Ketua Komisi Pemberdayaan Ekonomi Umat Majelis Ulama Indonesia (MUI) Dr. Anwar Abbas, mengatakan pengosongan kolom agama pada Kartu Tanda Penduduk (KTP) tidak boleh dihapuskan karena bertentangan dengan undang-undang dan Pancasila, khususnya sila pertama yaitu Ketuhanan Yang Maha Esa. ”Agama itu identitas seorang warga negara, jadi harus dipertahankan,” kata Anwar kepada MySharing, saat dihubungi Senin (10/11).

Anwar menegaskan, pencantuman agama dalam KTP memberikan kemudahan masalah administrasi dan banyak manfaatnya. Seperti, memberikan kemudahan dalam pengurus pernikahan, kematian, pemberian warisan serta penceraian. Sedangkan kalau tidak dicantumkan dalam KTP, bisa saja terjadi penipuan atau pengaburan identitas agama seseorang dalam pernikahan atau pemberian warisan.
”Dalam agama Islam, warisan tidak boleh diberikan kepada orang yang tak seiman. Namun karena ingin mendapat warisan, lalu dia mengaku Islam. Begitu pula, ketika ingin menikahi muslimah, bisa saja dia mengaku Islam. Dengan KTP, identitas tidak bisa dipermainkan lagi,” tegas Anwar.
Pengosongan kolom agama, kata Anwar, dikhawatirkan juga akan memberikan celah kristenisasi sangat optensif di Indonesia dan juga bangkitnya komunis di negeri ini. Langkah pemerintah ini akan menyuburkan penodaan agama yang mencederai umat. “Sebenarnya adanya kolom agama di KTP, bisa menjadi instrument untuk mencegah Kristenisasi,” tandasnya.
Anwar mengungkapkan, seharusnya pemerintah berpikir ulang untuk menggulirkan ide bolehnya pengosongan kolam agama di KTP. Sudah sepatutnya pemerintah mendengarkan pihak-pihak terkait, khususnya tokoh agama sebelum mengeluarkan wacana ini. Karena jika berpikir jauh, penghapusan kolom agama rentan dimanfaatkan pihak tertentu untuk membuka keran praktek-praktek penodaan agama dan pemurtadan. “Adanya kolom agama di KTP saja, masih saja banyak misionaris pura-pura mengaku Islam, apalagi tidak ada kolom agama,” tegasnya.

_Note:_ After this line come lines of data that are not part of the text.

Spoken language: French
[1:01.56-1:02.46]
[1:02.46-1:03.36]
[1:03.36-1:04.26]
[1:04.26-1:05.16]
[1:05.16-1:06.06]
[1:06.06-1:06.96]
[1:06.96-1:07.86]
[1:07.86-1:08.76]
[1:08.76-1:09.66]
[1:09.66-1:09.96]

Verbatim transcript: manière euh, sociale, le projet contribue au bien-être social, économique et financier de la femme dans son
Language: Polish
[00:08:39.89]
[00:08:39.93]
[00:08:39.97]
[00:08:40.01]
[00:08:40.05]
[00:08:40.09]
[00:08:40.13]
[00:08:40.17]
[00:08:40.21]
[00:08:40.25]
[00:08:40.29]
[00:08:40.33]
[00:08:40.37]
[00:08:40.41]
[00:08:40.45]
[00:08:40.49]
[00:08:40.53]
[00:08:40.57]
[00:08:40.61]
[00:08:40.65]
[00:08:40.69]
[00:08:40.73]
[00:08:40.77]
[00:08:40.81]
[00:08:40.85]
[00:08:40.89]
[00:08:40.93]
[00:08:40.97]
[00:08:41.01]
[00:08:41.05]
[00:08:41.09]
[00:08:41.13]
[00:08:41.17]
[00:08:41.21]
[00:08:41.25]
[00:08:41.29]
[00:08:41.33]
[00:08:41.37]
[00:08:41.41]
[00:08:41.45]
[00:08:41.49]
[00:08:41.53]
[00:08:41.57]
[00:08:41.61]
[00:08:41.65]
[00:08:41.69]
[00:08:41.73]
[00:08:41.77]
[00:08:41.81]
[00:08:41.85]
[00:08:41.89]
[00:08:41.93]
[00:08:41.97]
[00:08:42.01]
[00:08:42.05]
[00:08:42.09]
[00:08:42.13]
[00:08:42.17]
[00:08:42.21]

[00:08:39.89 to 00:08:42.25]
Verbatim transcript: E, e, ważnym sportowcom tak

Kebijakan pemerintah bahwa pengosongan kolom agama untuk mengakomodir rakyat Indonesia pemeluk keyakinan selain enam agama yang diakui oleh undang-undang. Anwar menegaskan, pemerintah harus mencari solusi karena bagaimana pun pengosongan kolom agama bukanlah ide terbaik. Namun kalau dirasa memang penting dan perlu, di kolom tersebut harus dicantumkan tulisan. “Pemerintah harus cari solusi, misalnya di kolom agama untuk pemeluk keyakinan selain enam agama, diberi tulisan “non resmi diakui,” katanya. Ia berpendat, hal ini akan lebih menentramkan tidak menimbulkan gejolak umat.
Sebelumnya, Menteri Dalam Negeri (Mendagri) Tjahjo Kumolo mengatakan, kolom agama pada Kartu Tanda Penduduk (KTP) boleh dikosongkan. Kebijakan yang diambil ini untuk mengakomodir rakyat Indonesia yang memeluk keyakinan selain enam agama yang diakui undang-undang yaitu Islam, Kristen Protestan, Katholik, Hindu, Buddha, dan Konghucu.